Stored data entries:
▶

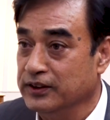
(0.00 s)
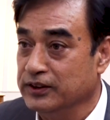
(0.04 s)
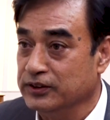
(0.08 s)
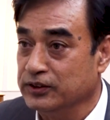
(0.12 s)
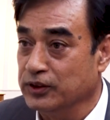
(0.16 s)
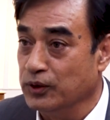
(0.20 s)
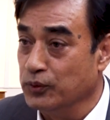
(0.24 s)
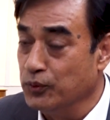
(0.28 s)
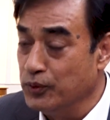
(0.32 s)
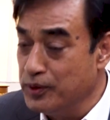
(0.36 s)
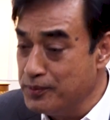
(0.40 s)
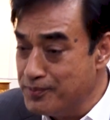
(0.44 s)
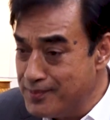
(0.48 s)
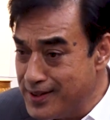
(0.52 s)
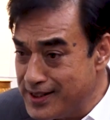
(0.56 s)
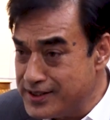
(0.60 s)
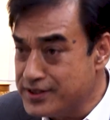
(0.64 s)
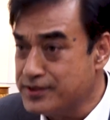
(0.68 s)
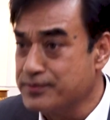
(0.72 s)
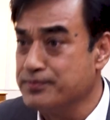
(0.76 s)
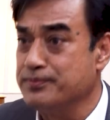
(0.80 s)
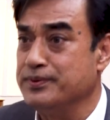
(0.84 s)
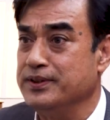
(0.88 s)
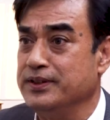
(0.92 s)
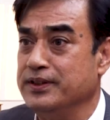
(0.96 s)
So we
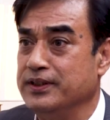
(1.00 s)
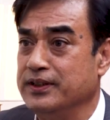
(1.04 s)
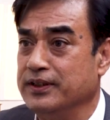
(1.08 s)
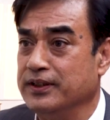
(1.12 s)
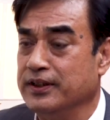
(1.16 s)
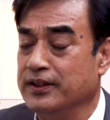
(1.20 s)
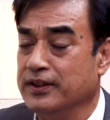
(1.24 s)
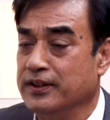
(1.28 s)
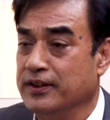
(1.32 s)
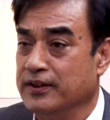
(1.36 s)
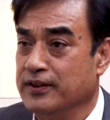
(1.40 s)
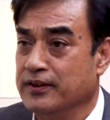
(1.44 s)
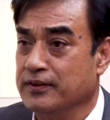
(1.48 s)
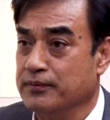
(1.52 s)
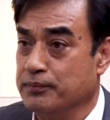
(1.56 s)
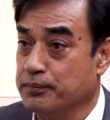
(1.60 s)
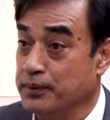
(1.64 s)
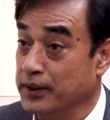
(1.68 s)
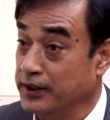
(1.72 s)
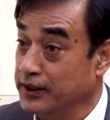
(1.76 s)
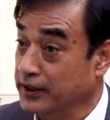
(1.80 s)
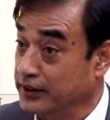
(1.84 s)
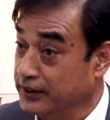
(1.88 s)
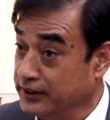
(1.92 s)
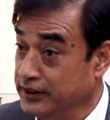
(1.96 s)
must be
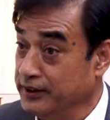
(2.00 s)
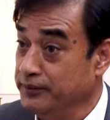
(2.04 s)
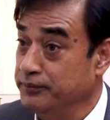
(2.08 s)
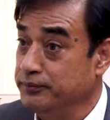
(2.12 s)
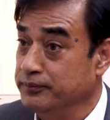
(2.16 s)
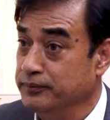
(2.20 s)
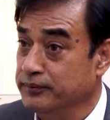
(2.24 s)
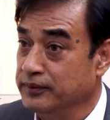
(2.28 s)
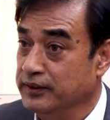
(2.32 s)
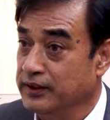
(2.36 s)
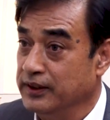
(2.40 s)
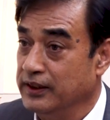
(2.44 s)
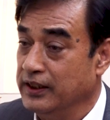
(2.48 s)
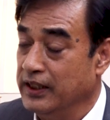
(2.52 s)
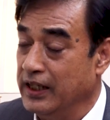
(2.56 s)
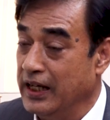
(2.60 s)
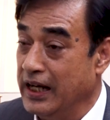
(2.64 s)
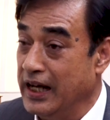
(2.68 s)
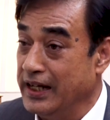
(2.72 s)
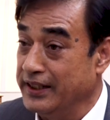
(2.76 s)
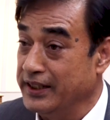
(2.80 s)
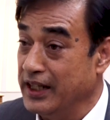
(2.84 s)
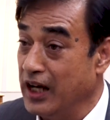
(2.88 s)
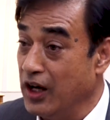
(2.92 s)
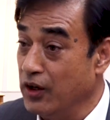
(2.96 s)
productive,
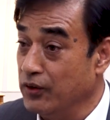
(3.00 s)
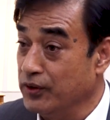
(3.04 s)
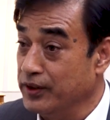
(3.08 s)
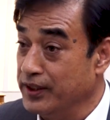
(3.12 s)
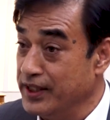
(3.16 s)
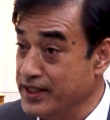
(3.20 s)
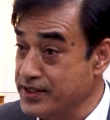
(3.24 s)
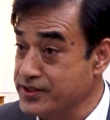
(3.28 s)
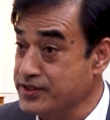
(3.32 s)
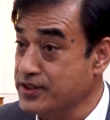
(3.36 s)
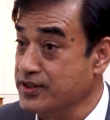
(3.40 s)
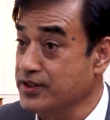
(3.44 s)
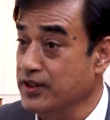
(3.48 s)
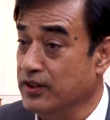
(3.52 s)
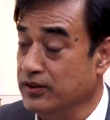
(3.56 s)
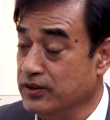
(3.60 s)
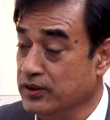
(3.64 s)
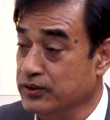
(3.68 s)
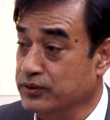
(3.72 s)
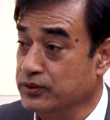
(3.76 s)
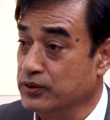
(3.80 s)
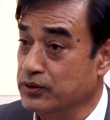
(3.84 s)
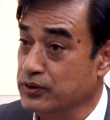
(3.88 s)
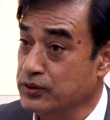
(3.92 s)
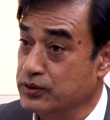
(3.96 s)
and our nation
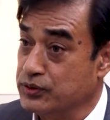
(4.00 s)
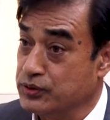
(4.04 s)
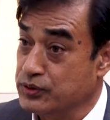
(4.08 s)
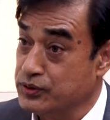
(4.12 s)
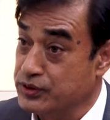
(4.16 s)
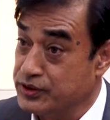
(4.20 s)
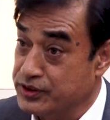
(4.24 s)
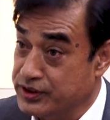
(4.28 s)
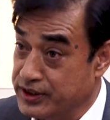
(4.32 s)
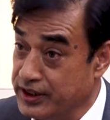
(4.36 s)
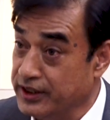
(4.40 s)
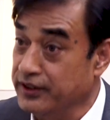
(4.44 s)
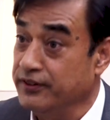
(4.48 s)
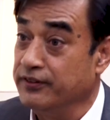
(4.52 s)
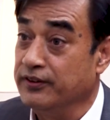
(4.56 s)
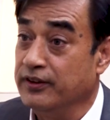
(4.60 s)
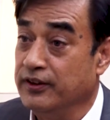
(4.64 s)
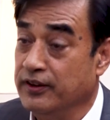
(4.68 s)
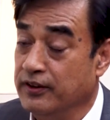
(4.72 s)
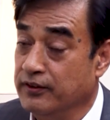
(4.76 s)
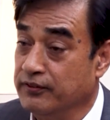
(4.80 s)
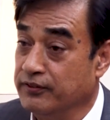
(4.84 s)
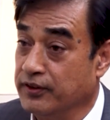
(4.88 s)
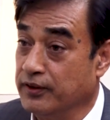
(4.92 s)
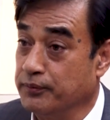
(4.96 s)
also should think
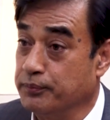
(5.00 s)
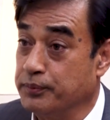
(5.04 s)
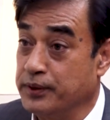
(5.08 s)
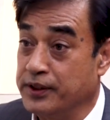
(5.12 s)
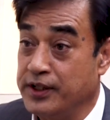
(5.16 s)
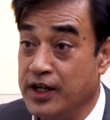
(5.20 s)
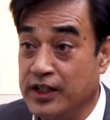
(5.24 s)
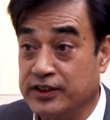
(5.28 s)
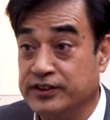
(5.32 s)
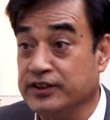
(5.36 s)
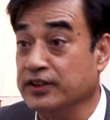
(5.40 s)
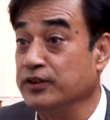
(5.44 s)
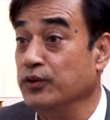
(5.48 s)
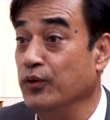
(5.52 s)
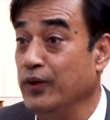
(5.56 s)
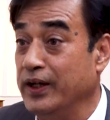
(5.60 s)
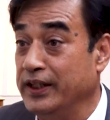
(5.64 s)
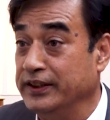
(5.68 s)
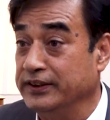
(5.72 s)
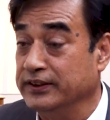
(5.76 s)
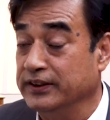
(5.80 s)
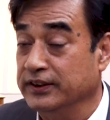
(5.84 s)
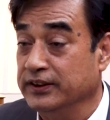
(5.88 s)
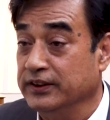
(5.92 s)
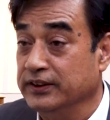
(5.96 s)
for production
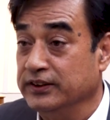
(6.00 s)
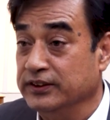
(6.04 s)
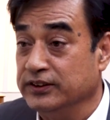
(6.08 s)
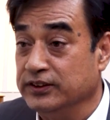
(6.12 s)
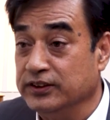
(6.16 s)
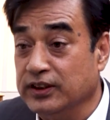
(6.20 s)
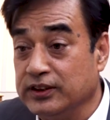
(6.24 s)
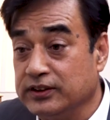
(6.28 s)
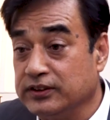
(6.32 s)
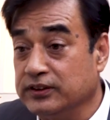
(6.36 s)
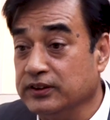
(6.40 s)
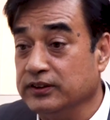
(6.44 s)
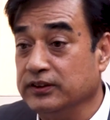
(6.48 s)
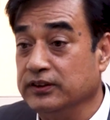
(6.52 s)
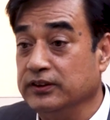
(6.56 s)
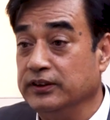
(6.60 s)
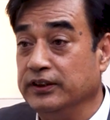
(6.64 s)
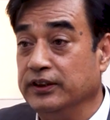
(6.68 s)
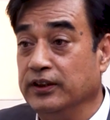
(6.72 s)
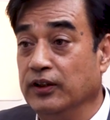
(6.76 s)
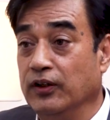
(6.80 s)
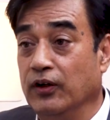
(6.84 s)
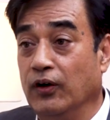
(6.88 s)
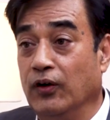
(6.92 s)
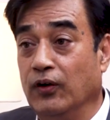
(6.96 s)
wise, not
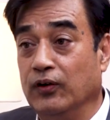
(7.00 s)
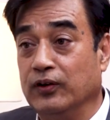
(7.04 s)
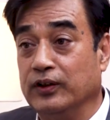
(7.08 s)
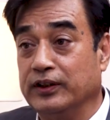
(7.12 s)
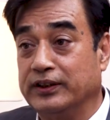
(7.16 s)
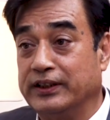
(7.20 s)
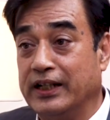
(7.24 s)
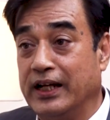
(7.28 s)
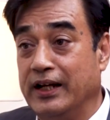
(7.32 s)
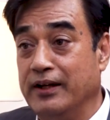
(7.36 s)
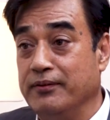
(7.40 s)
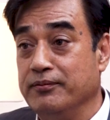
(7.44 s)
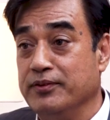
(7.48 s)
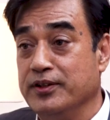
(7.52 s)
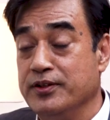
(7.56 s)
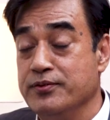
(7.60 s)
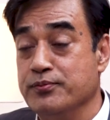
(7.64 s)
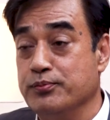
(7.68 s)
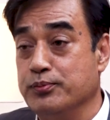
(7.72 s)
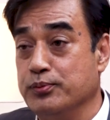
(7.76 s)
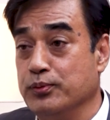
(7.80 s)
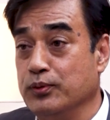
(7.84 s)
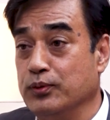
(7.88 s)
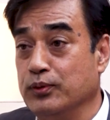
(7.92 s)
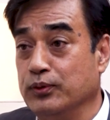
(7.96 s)
all the time
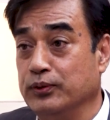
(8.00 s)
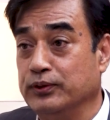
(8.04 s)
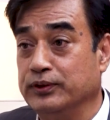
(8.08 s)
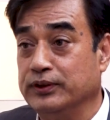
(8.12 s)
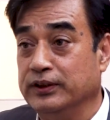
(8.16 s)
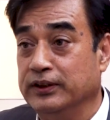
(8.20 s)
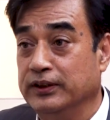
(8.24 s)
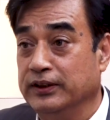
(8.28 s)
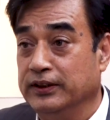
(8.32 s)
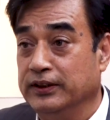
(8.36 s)
import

◀

WORK INSTRUCTIONS:
All of the data is to be reproduced exactly, with the pictures left out.

ANSWER TO THIS TASK:
(0.00 s)
(0.04 s)
(0.08 s)
(0.12 s)
(0.16 s)
(0.20 s)
(0.24 s)
(0.28 s)
(0.32 s)
(0.36 s)
(0.40 s)
(0.44 s)
(0.48 s)
(0.52 s)
(0.56 s)
(0.60 s)
(0.64 s)
(0.68 s)
(0.72 s)
(0.76 s)
(0.80 s)
(0.84 s)
(0.88 s)
(0.92 s)
(0.96 s)
So we
(1.00 s)
(1.04 s)
(1.08 s)
(1.12 s)
(1.16 s)
(1.20 s)
(1.24 s)
(1.28 s)
(1.32 s)
(1.36 s)
(1.40 s)
(1.44 s)
(1.48 s)
(1.52 s)
(1.56 s)
(1.60 s)
(1.64 s)
(1.68 s)
(1.72 s)
(1.76 s)
(1.80 s)
(1.84 s)
(1.88 s)
(1.92 s)
(1.96 s)
must be
(2.00 s)
(2.04 s)
(2.08 s)
(2.12 s)
(2.16 s)
(2.20 s)
(2.24 s)
(2.28 s)
(2.32 s)
(2.36 s)
(2.40 s)
(2.44 s)
(2.48 s)
(2.52 s)
(2.56 s)
(2.60 s)
(2.64 s)
(2.68 s)
(2.72 s)
(2.76 s)
(2.80 s)
(2.84 s)
(2.88 s)
(2.92 s)
(2.96 s)
productive,
(3.00 s)
(3.04 s)
(3.08 s)
(3.12 s)
(3.16 s)
(3.20 s)
(3.24 s)
(3.28 s)
(3.32 s)
(3.36 s)
(3.40 s)
(3.44 s)
(3.48 s)
(3.52 s)
(3.56 s)
(3.60 s)
(3.64 s)
(3.68 s)
(3.72 s)
(3.76 s)
(3.80 s)
(3.84 s)
(3.88 s)
(3.92 s)
(3.96 s)
and our nation
(4.00 s)
(4.04 s)
(4.08 s)
(4.12 s)
(4.16 s)
(4.20 s)
(4.24 s)
(4.28 s)
(4.32 s)
(4.36 s)
(4.40 s)
(4.44 s)
(4.48 s)
(4.52 s)
(4.56 s)
(4.60 s)
(4.64 s)
(4.68 s)
(4.72 s)
(4.76 s)
(4.80 s)
(4.84 s)
(4.88 s)
(4.92 s)
(4.96 s)
also should think
(5.00 s)
(5.04 s)
(5.08 s)
(5.12 s)
(5.16 s)
(5.20 s)
(5.24 s)
(5.28 s)
(5.32 s)
(5.36 s)
(5.40 s)
(5.44 s)
(5.48 s)
(5.52 s)
(5.56 s)
(5.60 s)
(5.64 s)
(5.68 s)
(5.72 s)
(5.76 s)
(5.80 s)
(5.84 s)
(5.88 s)
(5.92 s)
(5.96 s)
for production
(6.00 s)
(6.04 s)
(6.08 s)
(6.12 s)
(6.16 s)
(6.20 s)
(6.24 s)
(6.28 s)
(6.32 s)
(6.36 s)
(6.40 s)
(6.44 s)
(6.48 s)
(6.52 s)
(6.56 s)
(6.60 s)
(6.64 s)
(6.68 s)
(6.72 s)
(6.76 s)
(6.80 s)
(6.84 s)
(6.88 s)
(6.92 s)
(6.96 s)
wise, not
(7.00 s)
(7.04 s)
(7.08 s)
(7.12 s)
(7.16 s)
(7.20 s)
(7.24 s)
(7.28 s)
(7.32 s)
(7.36 s)
(7.40 s)
(7.44 s)
(7.48 s)
(7.52 s)
(7.56 s)
(7.60 s)
(7.64 s)
(7.68 s)
(7.72 s)
(7.76 s)
(7.80 s)
(7.84 s)
(7.88 s)
(7.92 s)
(7.96 s)
all the time
(8.00 s)
(8.04 s)
(8.08 s)
(8.12 s)
(8.16 s)
(8.20 s)
(8.24 s)
(8.28 s)
(8.32 s)
(8.36 s)
import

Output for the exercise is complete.